Pflichtfach Schneekettenmontieren
Marianne Rüfenacht hatte ein Jahr an einer Haushaltungsschule unterrichtet, bevor sie 1985 ins Lohnerdorf kam. Zuerst als Stellvertreterin und bald in einem Vollpensum als Handarbeitslehrerin. Mehrere Jahre pendelte sie zwischen drei Schulhäusern hin und her, was im Winter mit Schneeschaufeln und Kettenmontieren verbunden war. «Vom Stiegelschwand ins Dorf wechselte ich in der grossen Pause. Am schnellsten ging das mit dem Schlitten!» Oft gestalteten sich die Donnerstagsfahrten in den Hirzboden abenteuerlich. Jeden Herbst übte sie mit ihrer Freundin Schneeketten montieren. Die Frauen erlebten manch lustige Episode, wenn sie miteinander dorthin fuhren und unterwegs stecken gebliebenen Fahrern ihre Hilfe anboten. «Den Männern war das oft peinlich», schmunzelt sie.

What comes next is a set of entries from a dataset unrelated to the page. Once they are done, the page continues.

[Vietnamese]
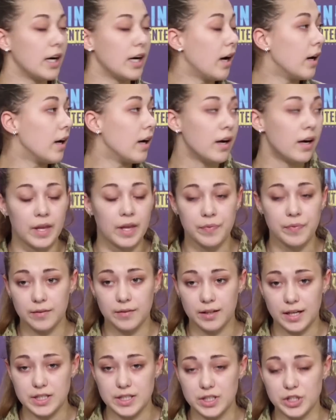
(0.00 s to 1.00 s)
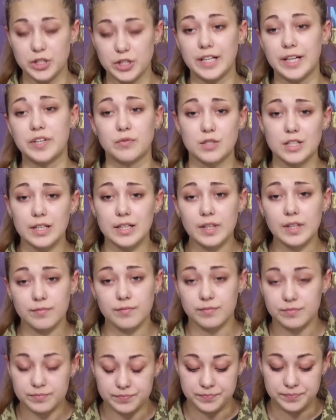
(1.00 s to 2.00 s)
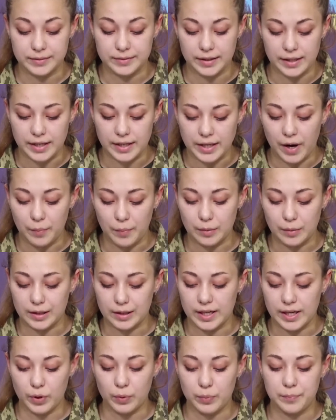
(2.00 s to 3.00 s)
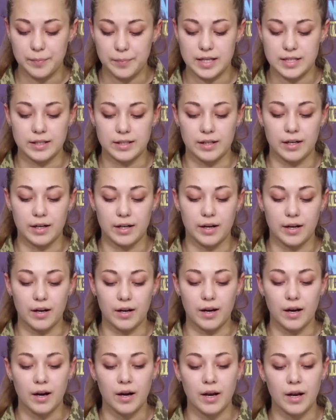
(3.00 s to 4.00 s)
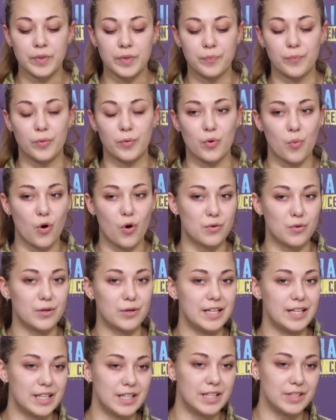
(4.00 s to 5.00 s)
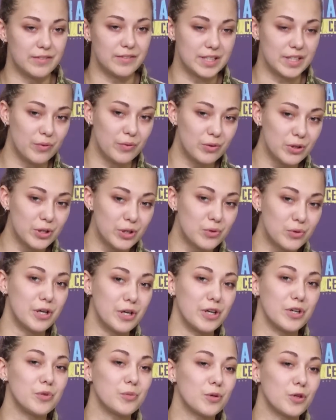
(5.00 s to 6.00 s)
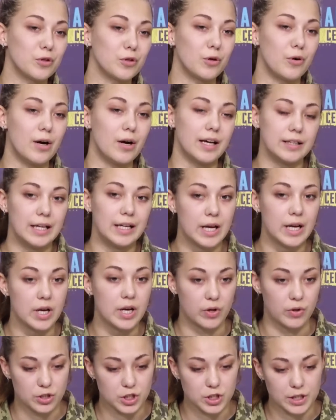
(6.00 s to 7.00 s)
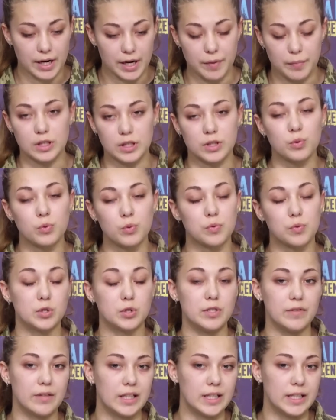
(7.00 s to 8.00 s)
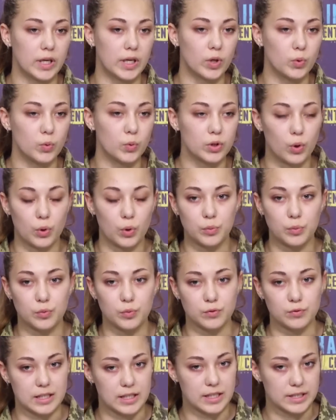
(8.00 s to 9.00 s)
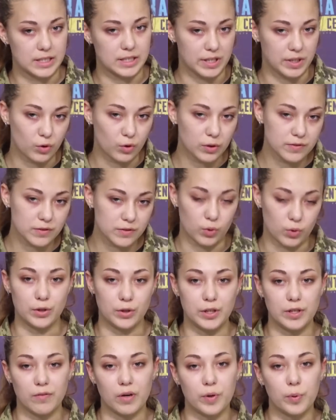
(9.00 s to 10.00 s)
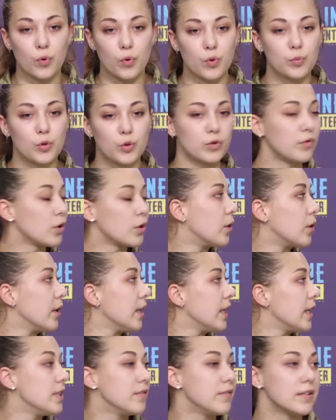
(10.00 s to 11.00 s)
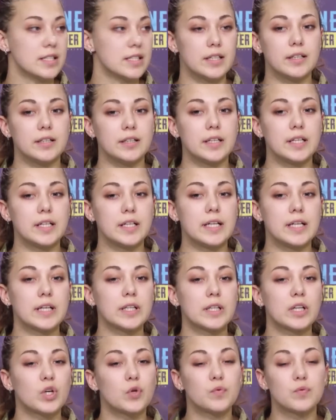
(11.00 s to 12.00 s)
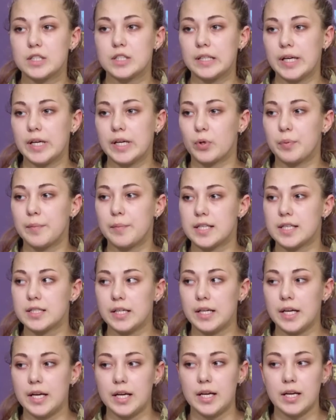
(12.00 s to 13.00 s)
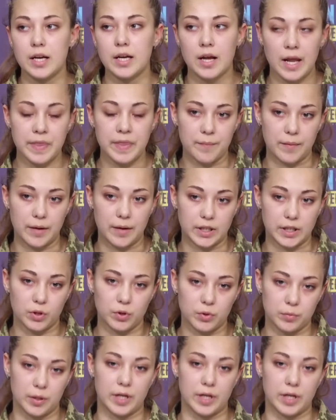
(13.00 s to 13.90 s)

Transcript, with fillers: chiến cùng với hai mươi tư xe tăng và ba mươi tư xe thiết giáp. Tính chung, lực lượng vũ trang Ukraine đã loại khỏi vòng chiến khoảng tám mươi nghìn hai trăm mười binh sĩ Nga tại Ukraine từ ngày hai mươi tư tháng hai đến ngày mười hai tháng mười một.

In den drauffolgenden Jahren unterrichtete sie verschiedene Fächer. Ihr Metier «Gestalten Textil» blieb aber ihr Steckenpferd. «Die meisten SchülerInnen lieben das Kreative, weil man sieht, wie ein Produkt entsteht.» Als einer der Höhepunkte nennt sie die Ausstellung in der Galerie Bleisch, in der eine Klasse ihre selbst hergestellten Werke zeigen durfte.
«Ich habe den richtigen Beruf gewählt»
Ihre ältere Schwester war bereits Lehrerin in Adelboden, als Therese Murer noch im Seminar war. «Ich war oft bei ihr und wollte unbedingt ins Lohnerdorf.» Weil wegen des damaligen Lehrerüberschusses keine Stelle frei war, arbeitete die frischgebackene Lehrerin im Sommer 1978 an der Kasse des Gruebibades. Unverhofft konnte sie im Ausserschwand eine Stelle übernehmen. «Ich musste auch dort wohnen, fühlte mich aber unwohl. Meistens war ich allein in diesem Haus und hatte Angst.» Sobald die Wohnpflicht aufgehoben wurde, zog sie in den Schwand und nach zehn Jahren wechselte sie ins Primarschulhaus im Dorf. Dort teilte sie mit ihrer Schwester eine Stelle. «Fast gleichzeitig wurden wir Mütter. Damit wir wieder in unseren Beruf einsteigen konnten, reduzierten unsere Ehemänner – wohl als erste in Adelboden – ihre Pensen. Mir war es stets wichtig, weder meine Rolle als Lehrerin noch diejenige als Mutter zu vernachlässigen.»
In den 43 Jahren hat Therese Murer viele Veränderungen beobachtet und mitgemacht. So waren Ohrfeigen für die Kinder (vor allem von den männlichen Kollegen) einst normal. Auch sei viel Unbeschwertheit verloren gegangen, sei es im Sport oder auf Ausflügen. Trotzdem schaut sie positiv zurück: «Ich habe den richtigen Beruf gewählt – die Kinder werden mir fehlen!»